Padahal, jalur tersebut seharusnya sudah dibangun dengan konstruksi plat dekker, namun hingga kini belum terwujud.
Akibatnya, masyarakat dan petugas terpaksa menggunakan batang kelapa sebagai jembatan darurat di tengah kondisi jalan yang becek dan berlumpur. letak lokasi tersebut berada di Desa Baebunta kec. Baebunta Kab. Luwu Utara. depan SPBU baloli.
Jembatan darurat dari batang kelapa ini kini menjadi satu-satunya jalan yang harus dilalui setiap hari, baik oleh warga yang hendak ke lahan pertanian maupun petugas BPP yang bertugas, siang maupun malam.
“Sayangnya, sarana yang tidak memadai tersebut telah menimbulkan berbagai risiko kecelakaan.

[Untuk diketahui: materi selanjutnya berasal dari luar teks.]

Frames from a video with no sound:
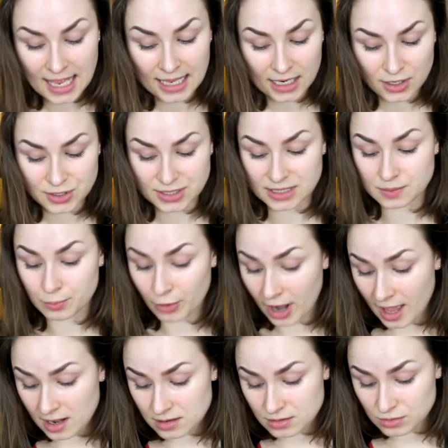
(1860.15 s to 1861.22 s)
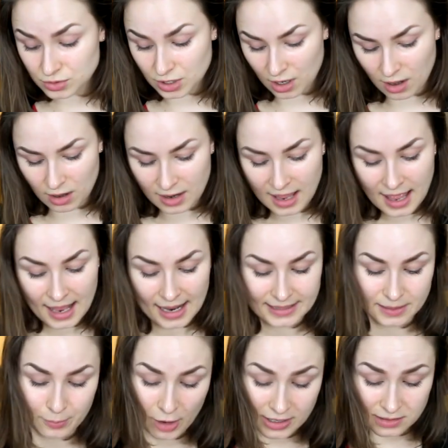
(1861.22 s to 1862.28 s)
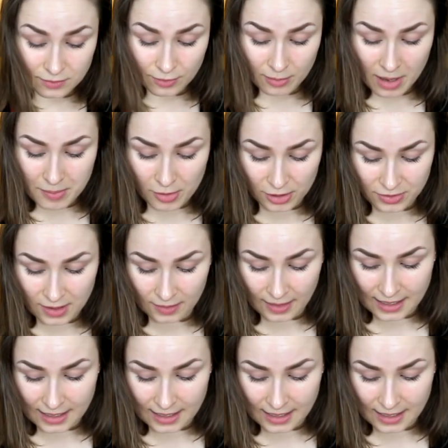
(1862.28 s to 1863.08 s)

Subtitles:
here's this brand new dog as a present for my birthday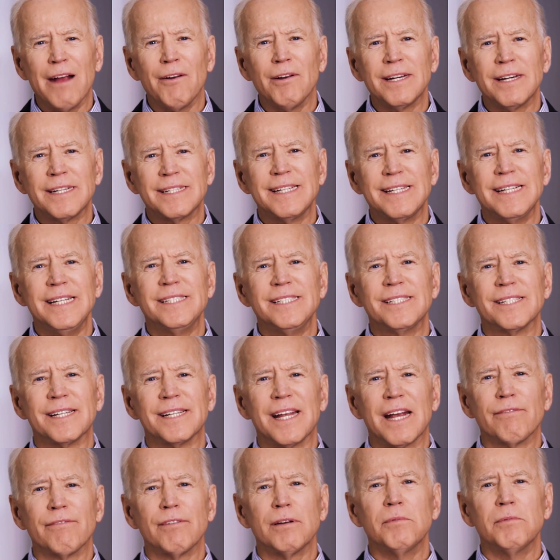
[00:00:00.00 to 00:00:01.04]
given the
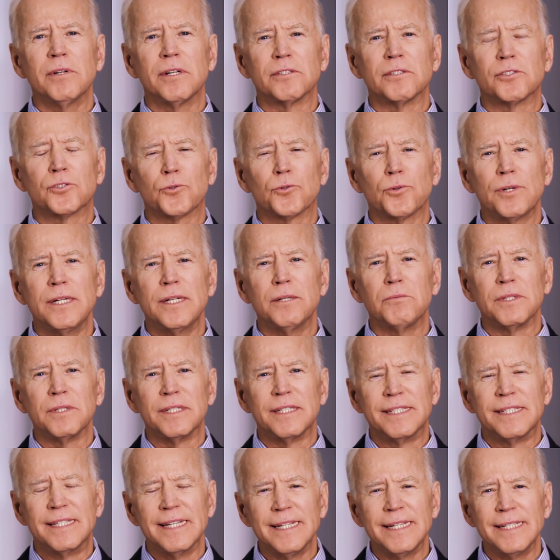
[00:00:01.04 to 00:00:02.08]
fact that
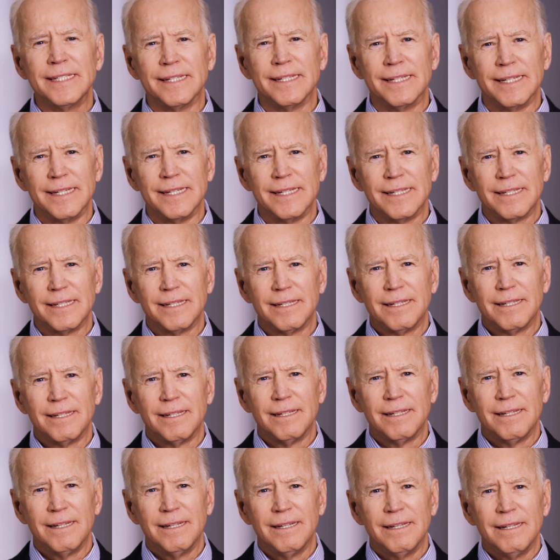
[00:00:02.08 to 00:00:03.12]
the Democratic
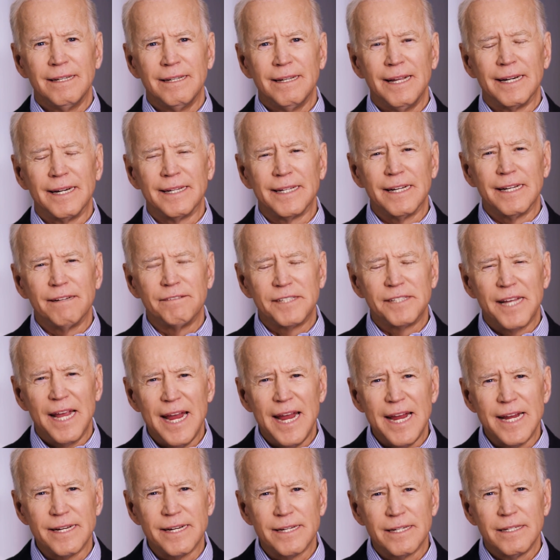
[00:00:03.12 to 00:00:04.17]
Party doesn't
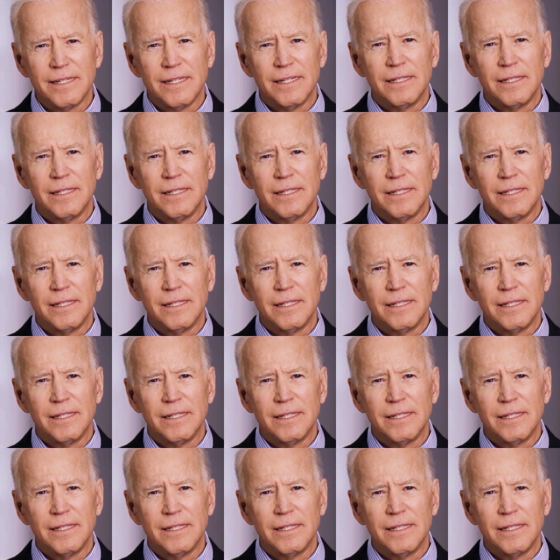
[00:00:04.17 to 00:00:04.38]
want to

Beberapa kali terjadi insiden di mana petugas maupun warga terjatuh bersama kendaraannya, baik roda dua maupun roda empat, akibat batang kelapa yang patah hingga menyebabkan kendaraan terperosok ke dalam Got.
Perlu diketahui, jalan tersebut merupakan satu-satunya akses penghubung menuju kantor BPP sekaligus pintu masuk utama menuju areal persawahan dan perkebunan yang luasnya mencapai puluhan hektar, yang menjadi tumpuan ekonomi warga setempat.
Kepala BPP Kecamatan Baebunta, Nasrum, Sp., mengungkapkan hal tersebut kepada awak media, Selasa (5/5/2026). Ia menyampaikan rasa keprihatinan yang mendalam atas kondisi yang terjadi.
“Kami sangat prihatin, usulan pembangunan jalan dengan plat dekker ini sebenarnya sudah kami sampaikan hingga empat kali, namun sampai saat ini belum ada realisasi sama sekali,” ungkapnya.
Nasrum berharap, pihak berwenang baik di tingkat daerah maupun provinsi dapat segera menaruh perhatian serius.
Ia meminta agar dinas terkait segera mengambil langkah nyata guna memperbaiki akses jalan menuju kantor BPP maupun jalan usaha tani yang menjadi kebutuhan pokok masyarakat.